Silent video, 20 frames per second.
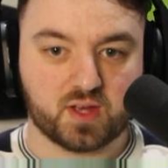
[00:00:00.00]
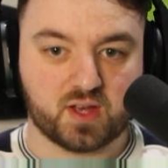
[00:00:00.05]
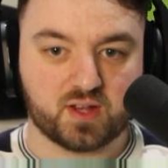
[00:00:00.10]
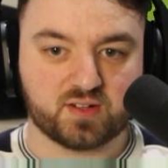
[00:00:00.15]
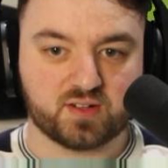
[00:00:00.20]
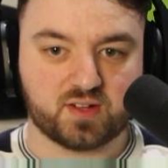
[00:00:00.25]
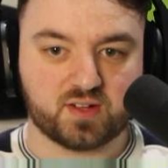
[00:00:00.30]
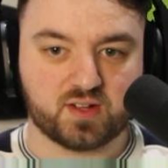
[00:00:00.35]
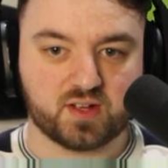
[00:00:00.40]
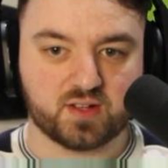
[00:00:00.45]

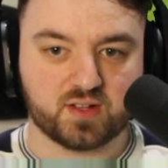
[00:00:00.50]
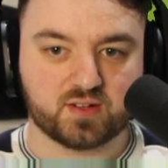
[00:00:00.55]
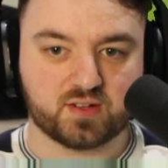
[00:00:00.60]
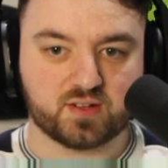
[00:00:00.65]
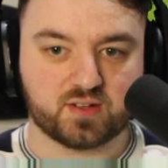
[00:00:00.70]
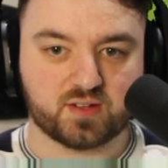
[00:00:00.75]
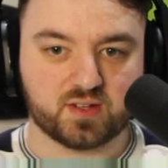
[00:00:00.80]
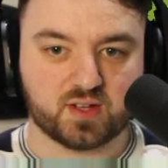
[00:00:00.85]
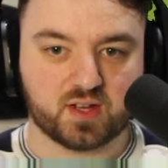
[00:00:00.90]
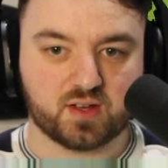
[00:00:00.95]
You can't,
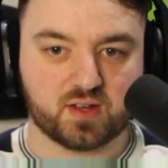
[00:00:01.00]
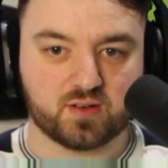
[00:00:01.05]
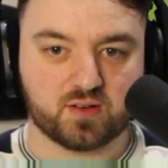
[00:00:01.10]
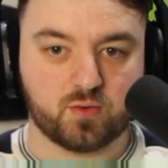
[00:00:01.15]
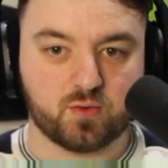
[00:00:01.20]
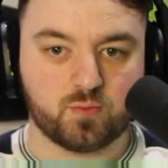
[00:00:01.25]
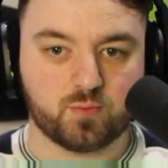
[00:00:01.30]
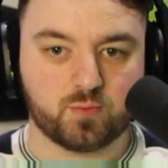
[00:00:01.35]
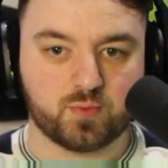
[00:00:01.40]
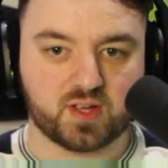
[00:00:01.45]
uh,
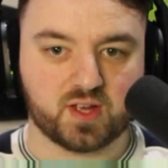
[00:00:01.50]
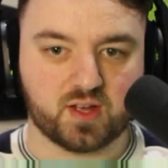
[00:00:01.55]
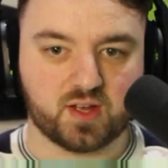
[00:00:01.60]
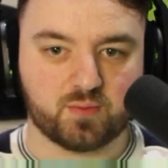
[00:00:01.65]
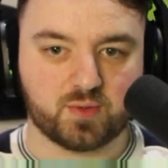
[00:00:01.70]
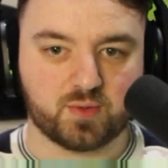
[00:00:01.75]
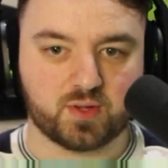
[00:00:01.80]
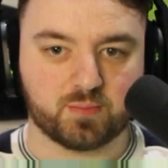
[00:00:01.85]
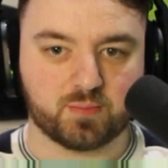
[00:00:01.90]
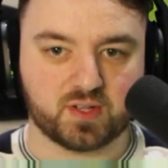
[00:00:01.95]
oh, we
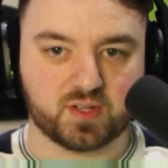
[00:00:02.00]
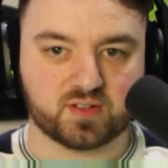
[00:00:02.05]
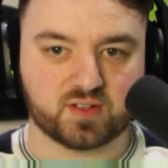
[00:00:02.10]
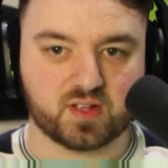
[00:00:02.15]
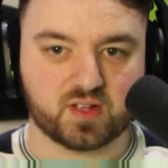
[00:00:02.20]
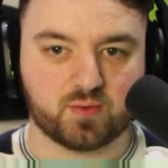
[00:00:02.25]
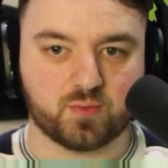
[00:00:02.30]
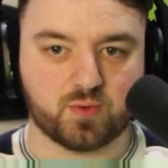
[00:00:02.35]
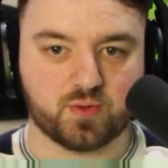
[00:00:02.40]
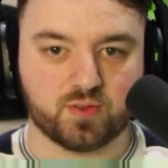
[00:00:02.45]
can't place
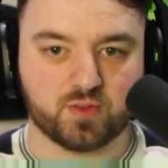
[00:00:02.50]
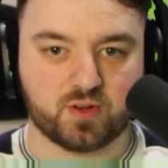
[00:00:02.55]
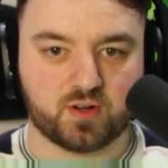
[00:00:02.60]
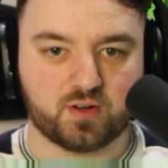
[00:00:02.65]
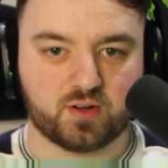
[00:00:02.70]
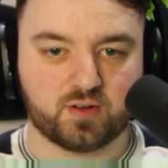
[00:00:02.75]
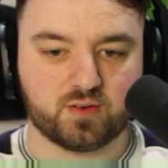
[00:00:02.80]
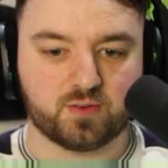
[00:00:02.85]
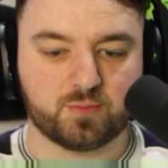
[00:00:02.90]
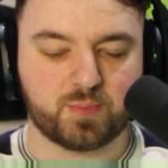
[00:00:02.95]
that one
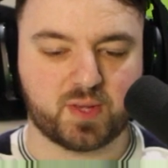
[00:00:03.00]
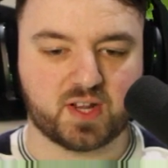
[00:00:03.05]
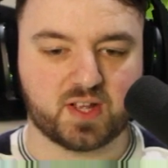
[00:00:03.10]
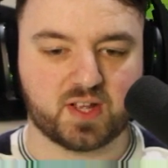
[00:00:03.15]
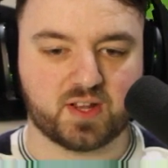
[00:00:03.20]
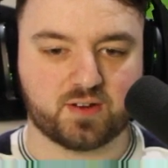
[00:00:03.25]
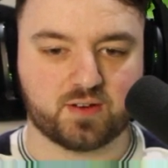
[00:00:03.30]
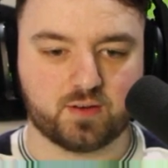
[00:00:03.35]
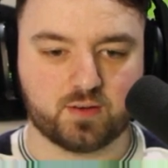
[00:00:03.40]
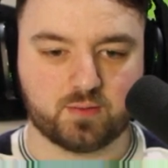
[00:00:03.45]
there. It's a bit
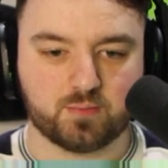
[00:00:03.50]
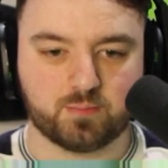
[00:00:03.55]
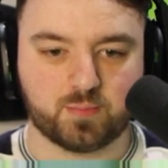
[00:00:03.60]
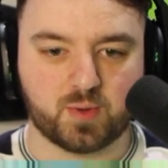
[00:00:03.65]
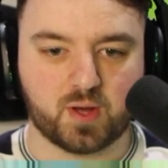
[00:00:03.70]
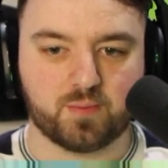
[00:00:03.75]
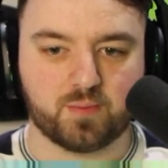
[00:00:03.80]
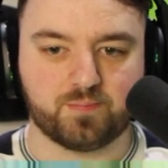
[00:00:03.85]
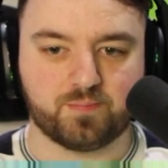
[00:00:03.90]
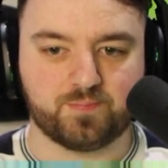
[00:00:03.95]
hidden,
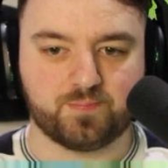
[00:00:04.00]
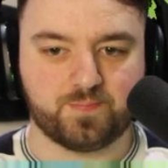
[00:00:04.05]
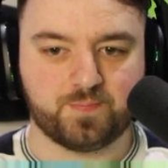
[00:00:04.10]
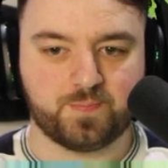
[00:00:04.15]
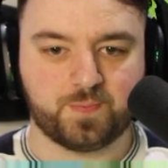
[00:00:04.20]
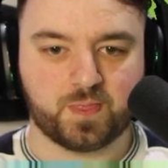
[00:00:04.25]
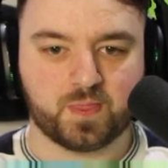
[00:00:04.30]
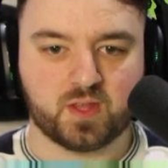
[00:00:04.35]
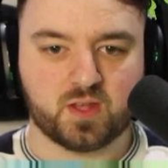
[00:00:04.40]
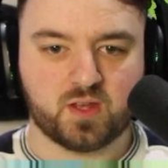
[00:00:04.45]
but
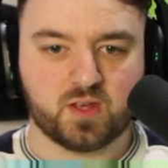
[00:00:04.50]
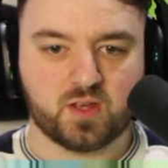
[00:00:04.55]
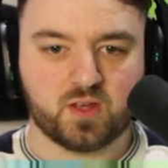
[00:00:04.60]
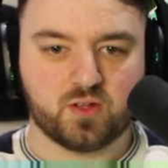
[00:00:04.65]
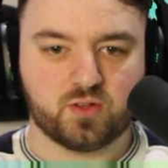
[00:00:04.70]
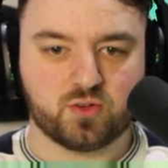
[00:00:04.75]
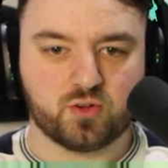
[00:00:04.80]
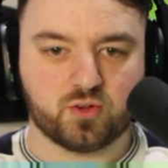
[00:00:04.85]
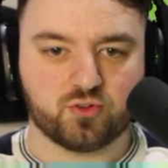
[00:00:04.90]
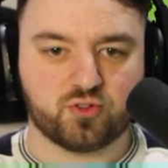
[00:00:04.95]

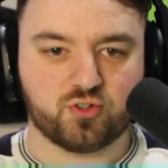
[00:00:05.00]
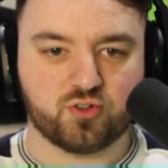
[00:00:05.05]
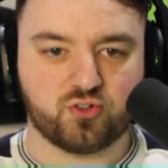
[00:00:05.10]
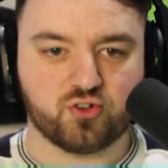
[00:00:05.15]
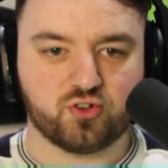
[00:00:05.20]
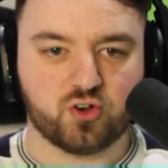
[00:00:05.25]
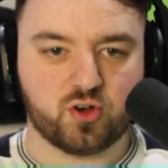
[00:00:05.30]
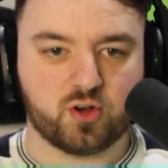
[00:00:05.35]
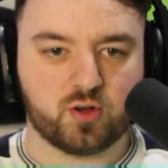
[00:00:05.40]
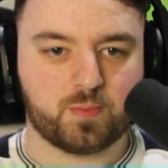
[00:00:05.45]
does the
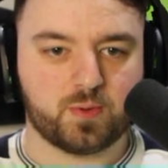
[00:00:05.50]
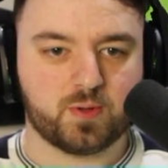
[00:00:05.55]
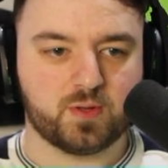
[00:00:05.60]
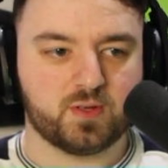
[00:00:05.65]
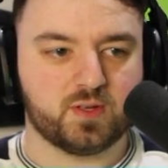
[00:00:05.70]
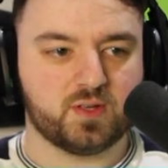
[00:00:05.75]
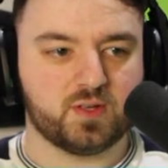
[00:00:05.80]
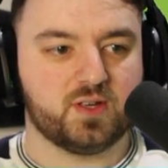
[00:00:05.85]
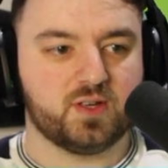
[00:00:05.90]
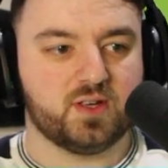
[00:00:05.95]
job.
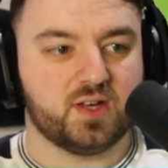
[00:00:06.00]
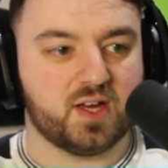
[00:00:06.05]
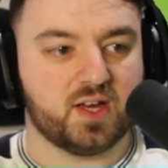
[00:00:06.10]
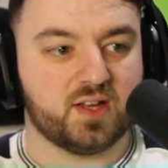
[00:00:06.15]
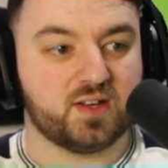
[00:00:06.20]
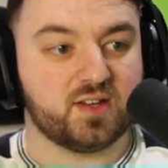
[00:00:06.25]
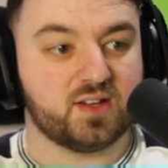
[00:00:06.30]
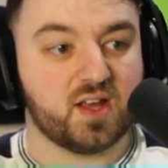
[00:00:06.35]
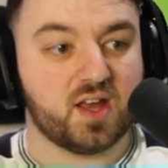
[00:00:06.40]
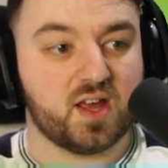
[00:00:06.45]

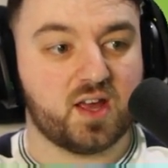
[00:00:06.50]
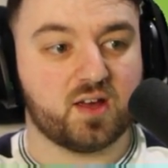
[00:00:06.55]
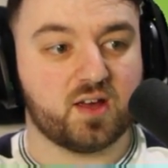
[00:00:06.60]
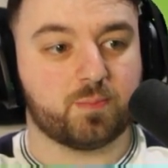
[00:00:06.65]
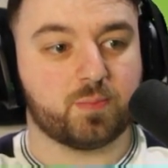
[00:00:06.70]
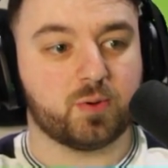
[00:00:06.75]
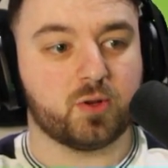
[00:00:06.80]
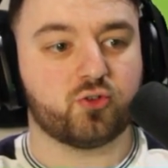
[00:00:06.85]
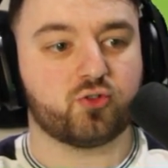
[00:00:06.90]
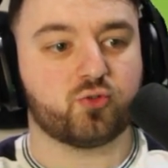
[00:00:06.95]
And yeah,
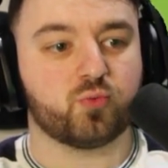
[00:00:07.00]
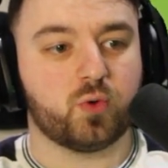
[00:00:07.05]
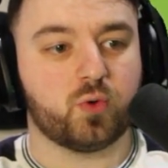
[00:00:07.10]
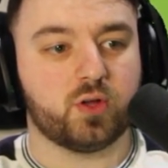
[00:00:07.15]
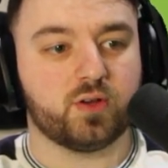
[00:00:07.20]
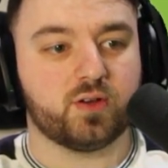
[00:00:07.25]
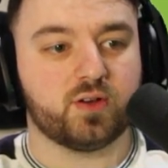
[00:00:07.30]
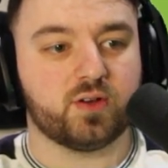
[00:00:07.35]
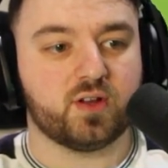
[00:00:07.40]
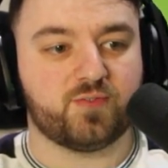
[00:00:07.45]
plus
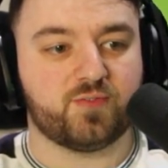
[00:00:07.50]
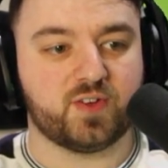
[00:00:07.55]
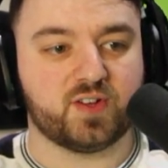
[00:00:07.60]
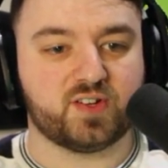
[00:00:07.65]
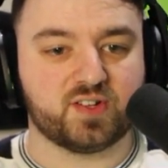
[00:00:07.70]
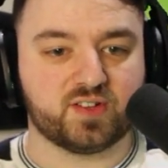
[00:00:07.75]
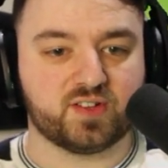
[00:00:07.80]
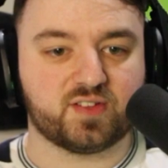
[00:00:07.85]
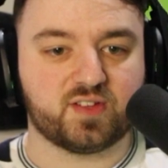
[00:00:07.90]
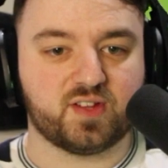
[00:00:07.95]
one
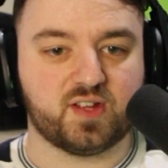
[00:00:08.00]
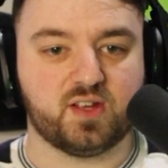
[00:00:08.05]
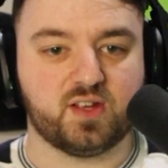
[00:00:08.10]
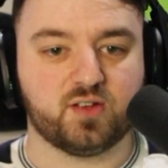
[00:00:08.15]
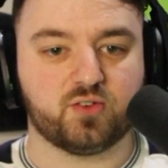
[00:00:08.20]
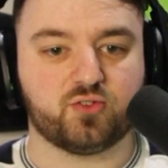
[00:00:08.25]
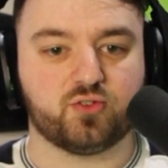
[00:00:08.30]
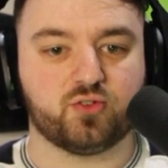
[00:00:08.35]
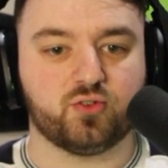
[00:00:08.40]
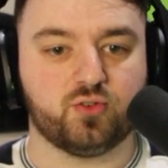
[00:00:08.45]
efficiency
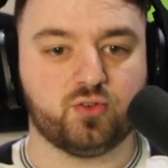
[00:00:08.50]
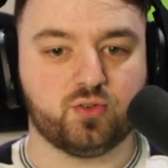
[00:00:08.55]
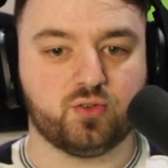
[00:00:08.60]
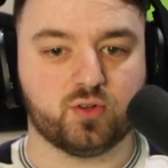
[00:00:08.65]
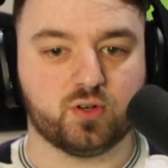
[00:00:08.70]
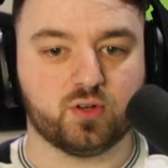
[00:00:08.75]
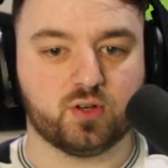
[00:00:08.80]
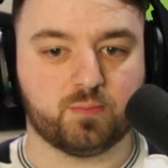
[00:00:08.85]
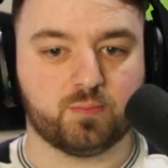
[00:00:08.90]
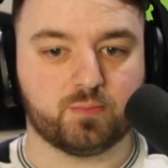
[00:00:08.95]
to
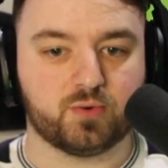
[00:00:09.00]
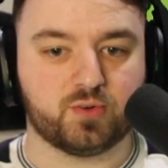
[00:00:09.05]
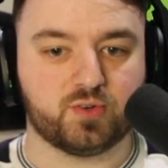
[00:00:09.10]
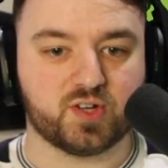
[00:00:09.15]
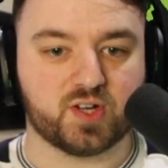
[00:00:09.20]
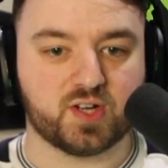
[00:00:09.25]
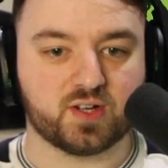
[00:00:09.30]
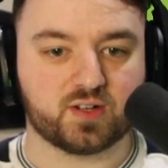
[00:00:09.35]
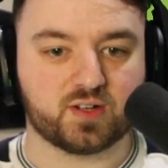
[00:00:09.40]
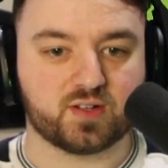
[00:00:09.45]

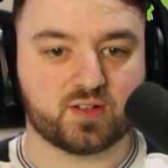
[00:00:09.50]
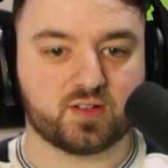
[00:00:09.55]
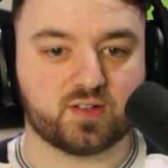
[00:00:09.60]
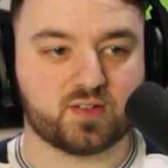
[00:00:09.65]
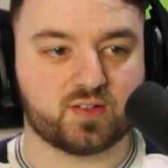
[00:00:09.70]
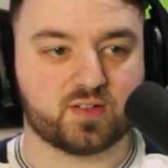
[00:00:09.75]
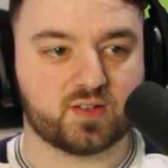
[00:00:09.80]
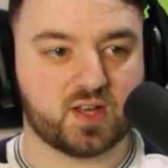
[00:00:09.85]
Lumberjacks.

- What to do:
The stretch above running from the line with "[00:00:05.05]" through the line with "[00:00:06.85]" is all you should copy, exactly, leaving out the pictures.

- Written solution:
[00:00:05.05]
[00:00:05.10]
[00:00:05.15]
[00:00:05.20]
[00:00:05.25]
[00:00:05.30]
[00:00:05.35]
[00:00:05.40]
[00:00:05.45]
does the
[00:00:05.50]
[00:00:05.55]
[00:00:05.60]
[00:00:05.65]
[00:00:05.70]
[00:00:05.75]
[00:00:05.80]
[00:00:05.85]
[00:00:05.90]
[00:00:05.95]
job.
[00:00:06.00]
[00:00:06.05]
[00:00:06.10]
[00:00:06.15]
[00:00:06.20]
[00:00:06.25]
[00:00:06.30]
[00:00:06.35]
[00:00:06.40]
[00:00:06.45]

[00:00:06.50]
[00:00:06.55]
[00:00:06.60]
[00:00:06.65]
[00:00:06.70]
[00:00:06.75]
[00:00:06.80]
[00:00:06.85]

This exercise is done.